+++ Record set +++
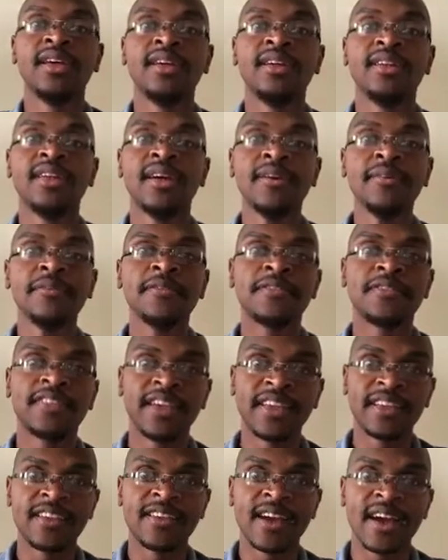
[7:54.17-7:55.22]
Now,
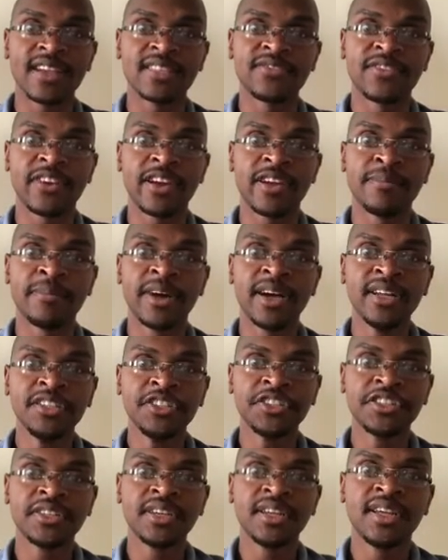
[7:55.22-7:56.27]
thank you guys very
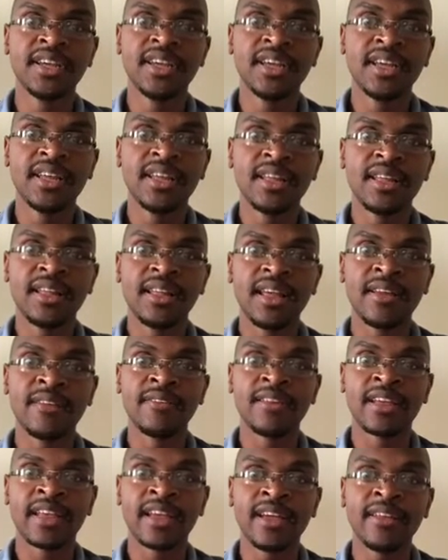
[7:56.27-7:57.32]
much. And
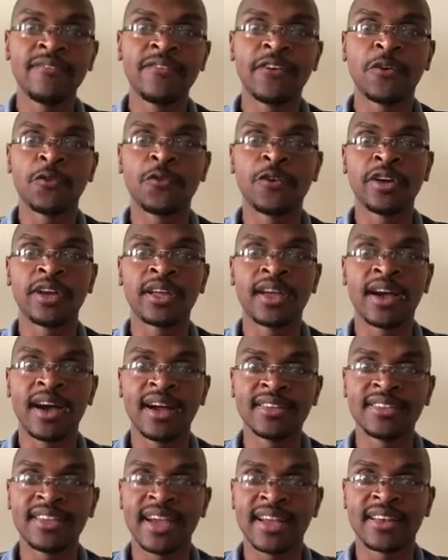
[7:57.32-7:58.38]
again, feel free to
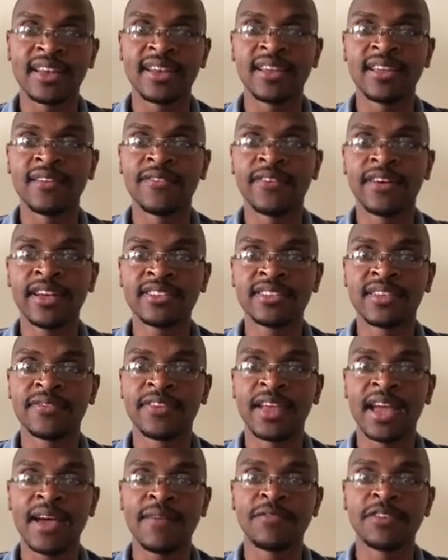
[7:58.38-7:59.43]
contact any of us if you
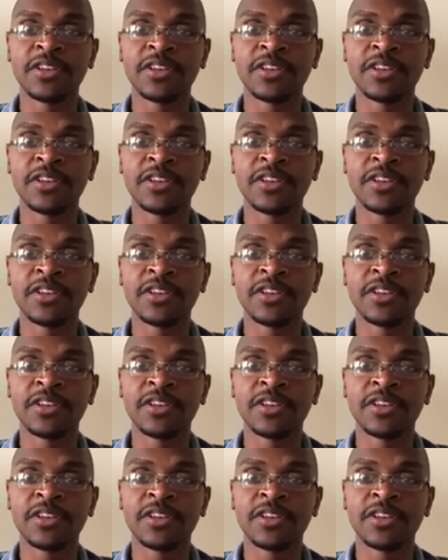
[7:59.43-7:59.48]
have any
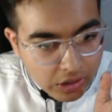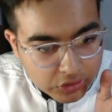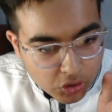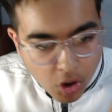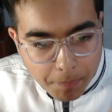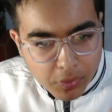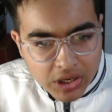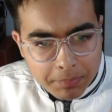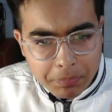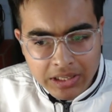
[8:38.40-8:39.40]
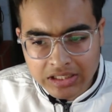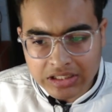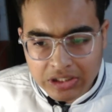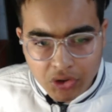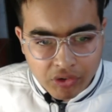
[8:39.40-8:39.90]
Your opponent plays
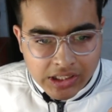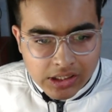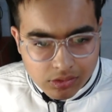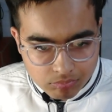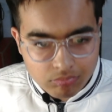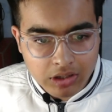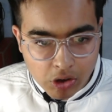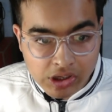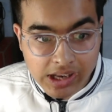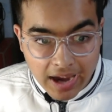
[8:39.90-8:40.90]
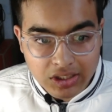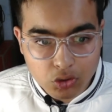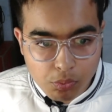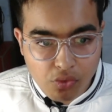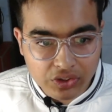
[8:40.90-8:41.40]
d3. Now he has
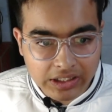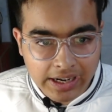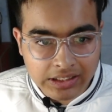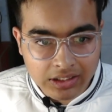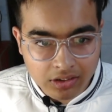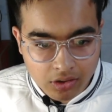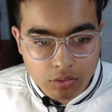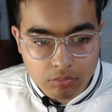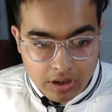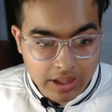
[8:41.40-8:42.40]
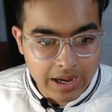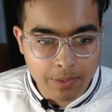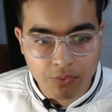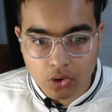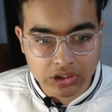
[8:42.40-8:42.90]
to move the knight here,
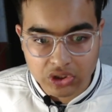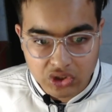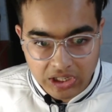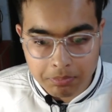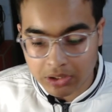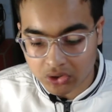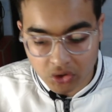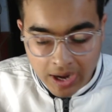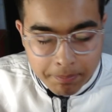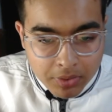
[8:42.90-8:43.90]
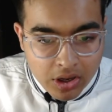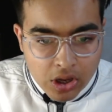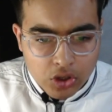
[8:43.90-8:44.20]
aim for this checkmate trap.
+++
**Assignment**
In the answer, the lines from the one containing "[8:41.40-8:42.40]" to the end of the records above must be written out exactly, both ends included; the pictures must not appear.

**Solved problem**
[8:41.40-8:42.40]
[8:42.40-8:42.90]
to move the knight here,
[8:42.90-8:43.90]
[8:43.90-8:44.20]
aim for this checkmate trap.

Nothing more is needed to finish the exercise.